Exercise brief.
Every line from the one with "[00:00:01.00 to 00:00:02.00]" up to and including the one with "[00:00:06.00 to 00:00:07.00]" is to be output exactly as it appears below; pictures are not.

[[ Supplied data, beginning ]]

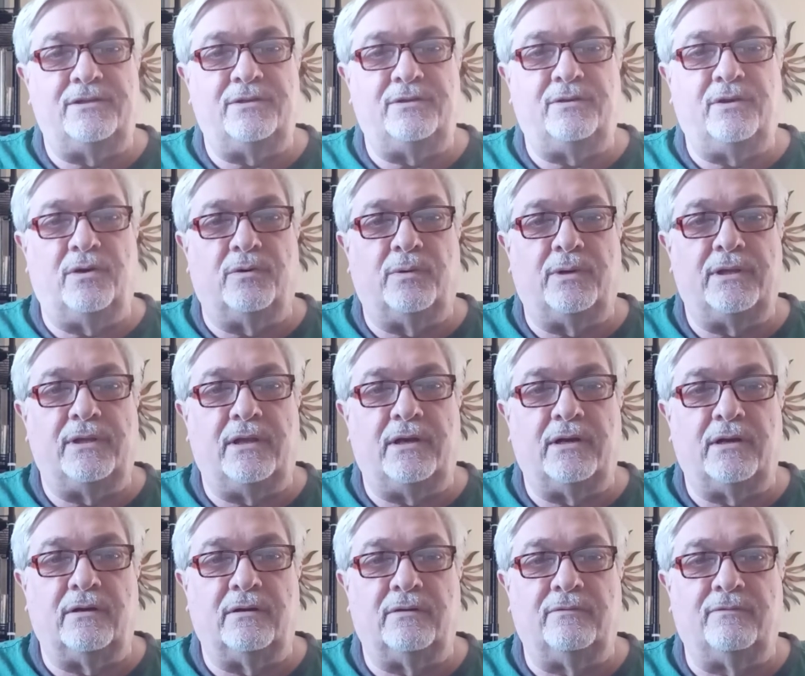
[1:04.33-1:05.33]
you'd go in
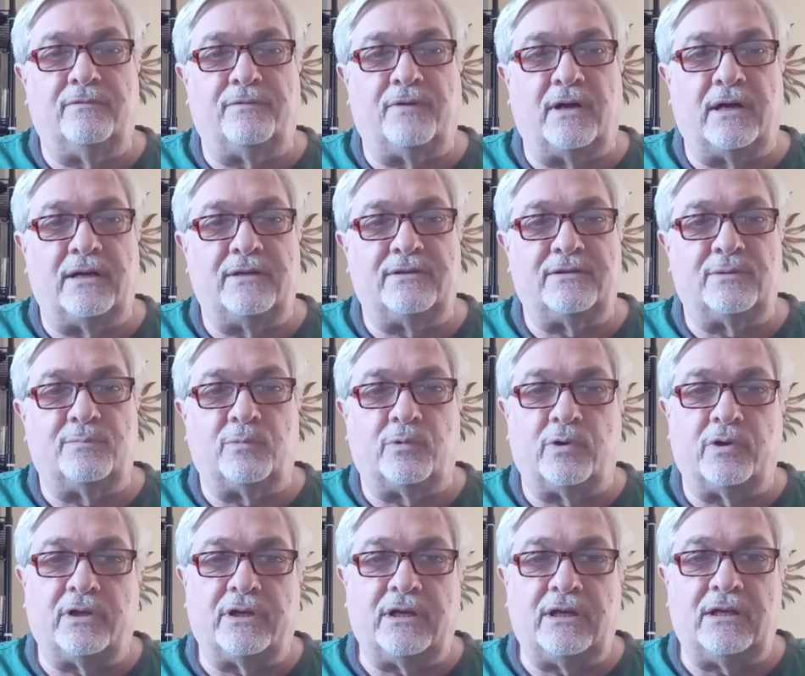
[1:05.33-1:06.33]
there and find some
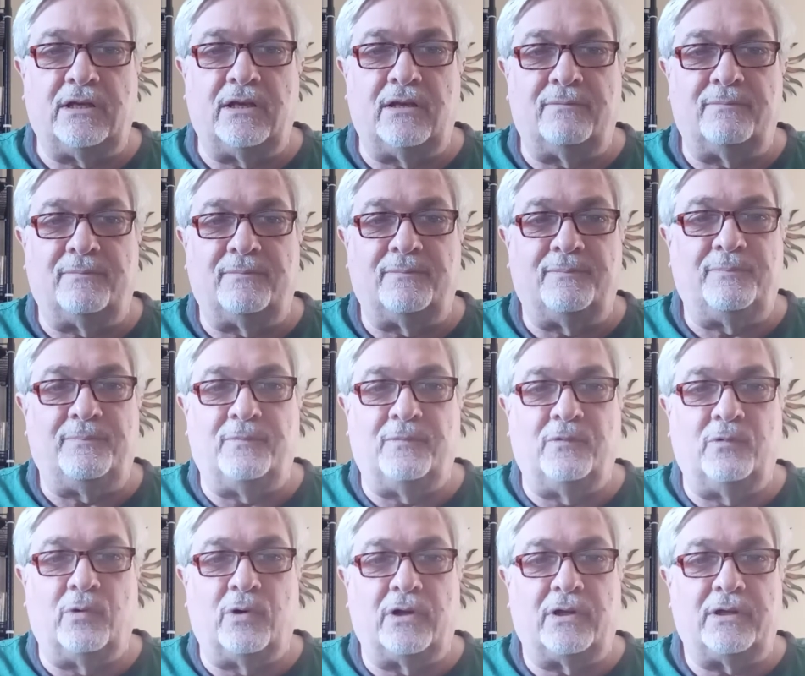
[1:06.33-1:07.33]
really
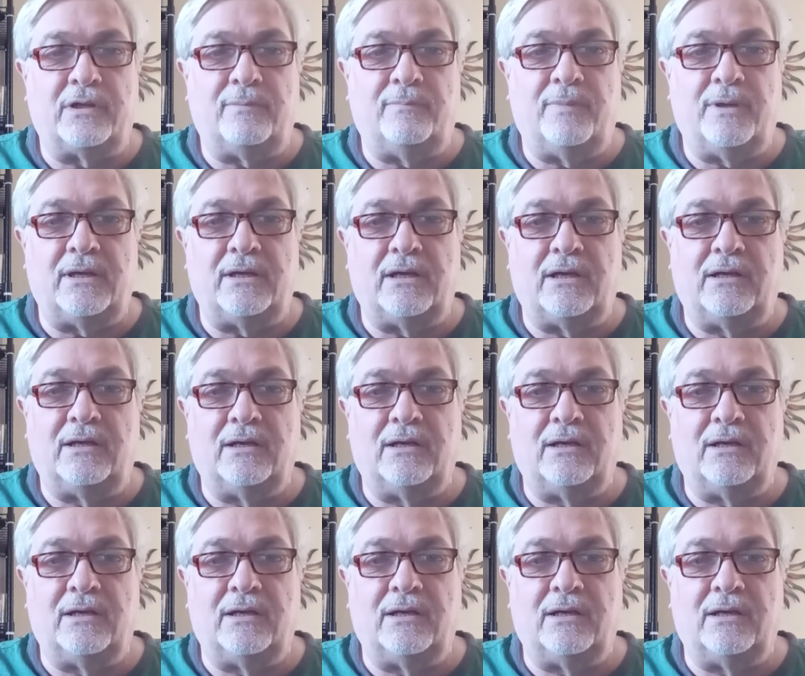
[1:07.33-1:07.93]
big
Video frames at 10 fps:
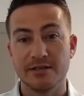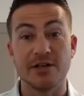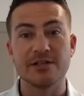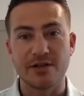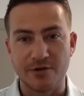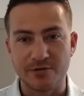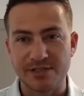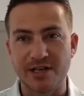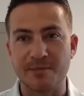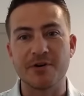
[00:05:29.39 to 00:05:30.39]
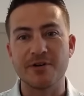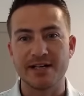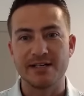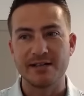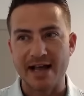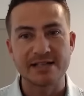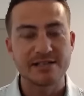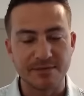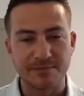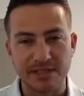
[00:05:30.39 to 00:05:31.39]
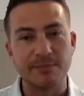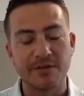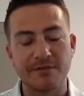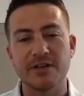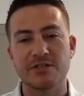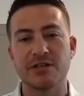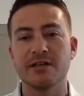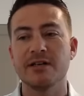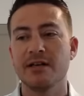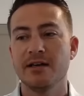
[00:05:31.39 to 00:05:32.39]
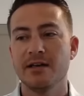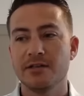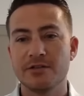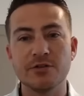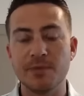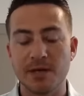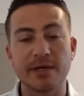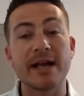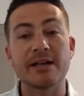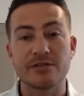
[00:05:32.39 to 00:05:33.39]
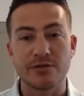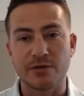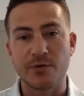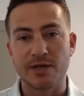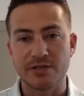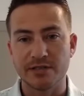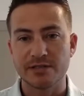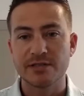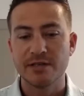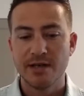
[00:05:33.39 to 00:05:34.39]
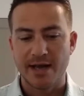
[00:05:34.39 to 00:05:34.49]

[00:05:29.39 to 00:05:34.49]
does own some already, has some deep conviction, to be able to answer their questions.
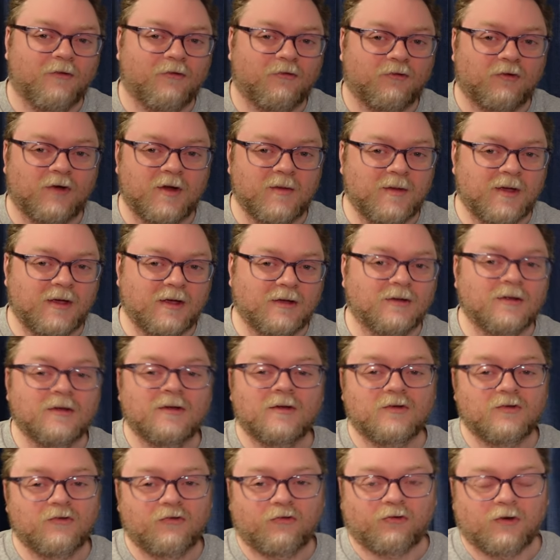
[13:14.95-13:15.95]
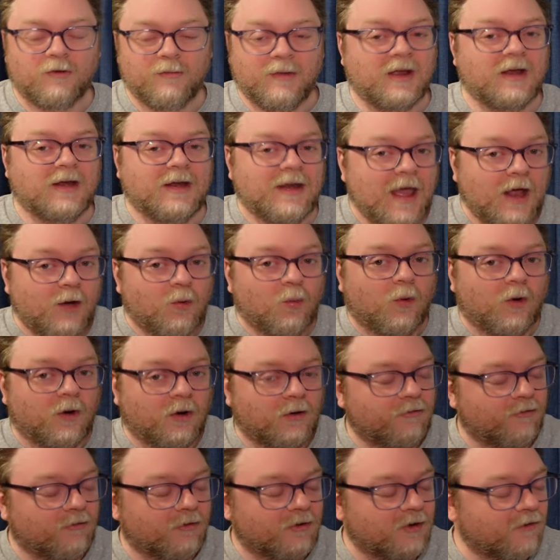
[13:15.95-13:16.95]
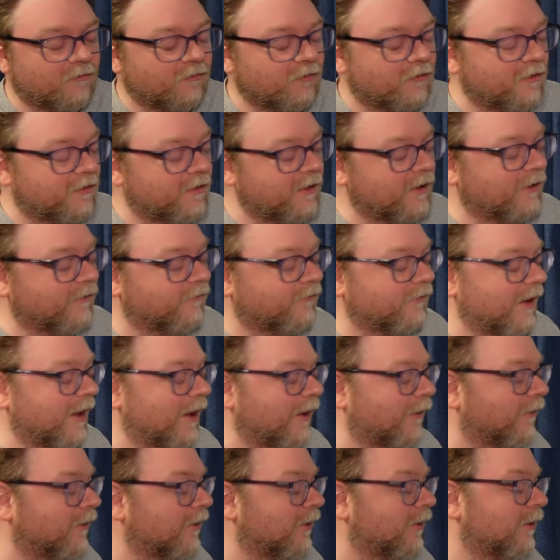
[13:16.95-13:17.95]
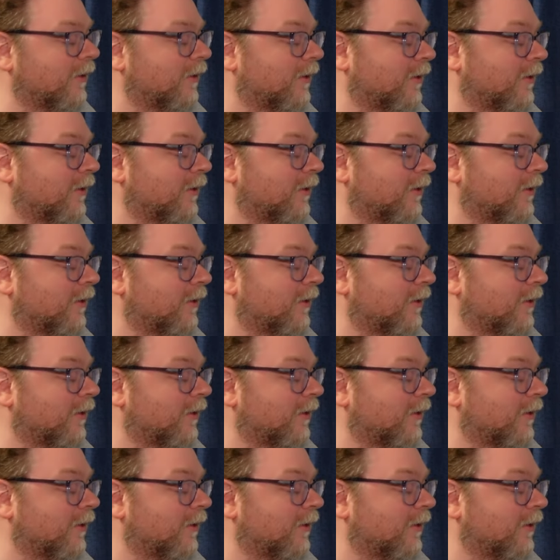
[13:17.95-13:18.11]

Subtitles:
Streaming networks are different things now.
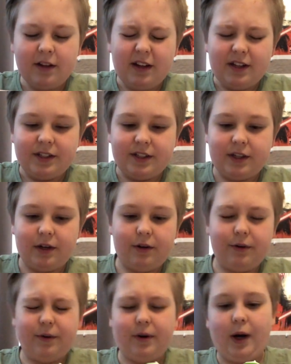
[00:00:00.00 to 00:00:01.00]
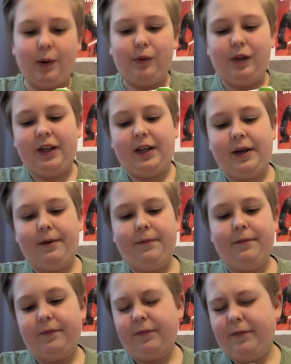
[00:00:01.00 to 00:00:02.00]
So I will link a
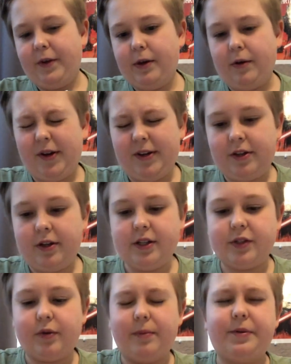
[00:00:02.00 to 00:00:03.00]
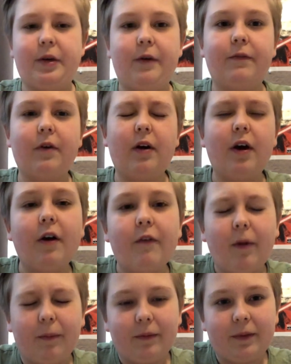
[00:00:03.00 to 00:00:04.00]
video in the description of
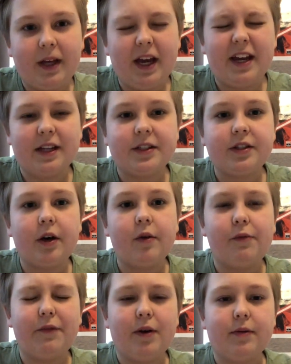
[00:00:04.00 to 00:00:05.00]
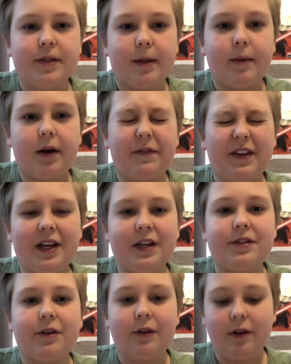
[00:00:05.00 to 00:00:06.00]
from Cadence Toy Reviews and
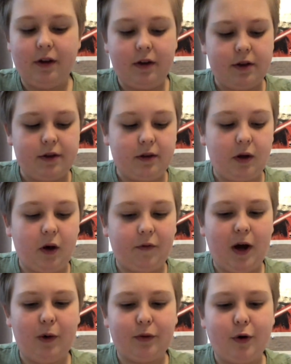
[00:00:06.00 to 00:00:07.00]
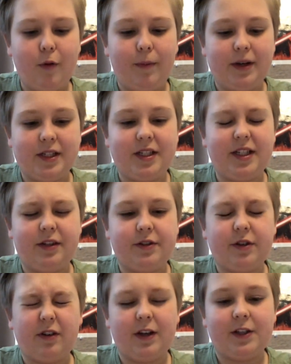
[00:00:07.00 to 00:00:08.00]
Modification of how to open a Signature
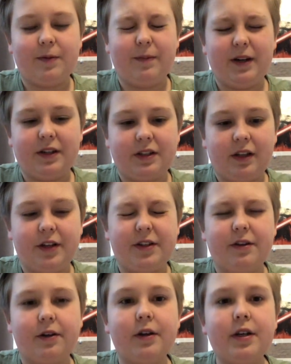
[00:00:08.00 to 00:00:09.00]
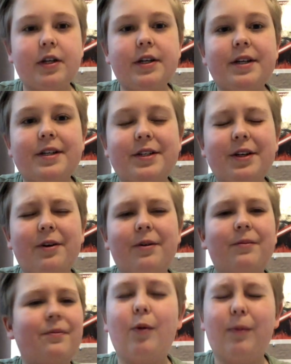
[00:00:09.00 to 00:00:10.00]
Collection Buzz Lightyear.
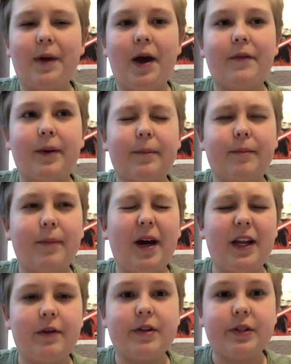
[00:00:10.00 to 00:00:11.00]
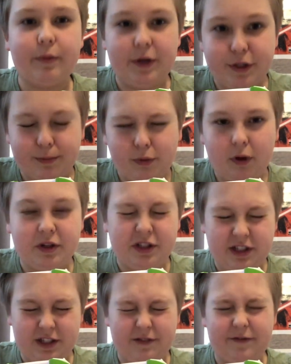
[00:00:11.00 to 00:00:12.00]
So we'll be having many restoration projects
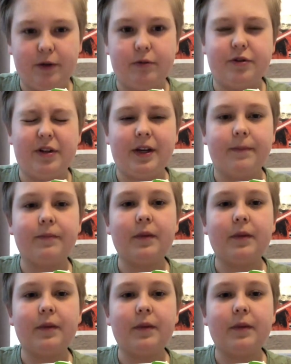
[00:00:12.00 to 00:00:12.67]
in the future here.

[[ Supplied data, end ]]

Expected answer.
[00:00:01.00 to 00:00:02.00]
So I will link a
[00:00:02.00 to 00:00:03.00]
[00:00:03.00 to 00:00:04.00]
video in the description of
[00:00:04.00 to 00:00:05.00]
[00:00:05.00 to 00:00:06.00]
from Cadence Toy Reviews and
[00:00:06.00 to 00:00:07.00]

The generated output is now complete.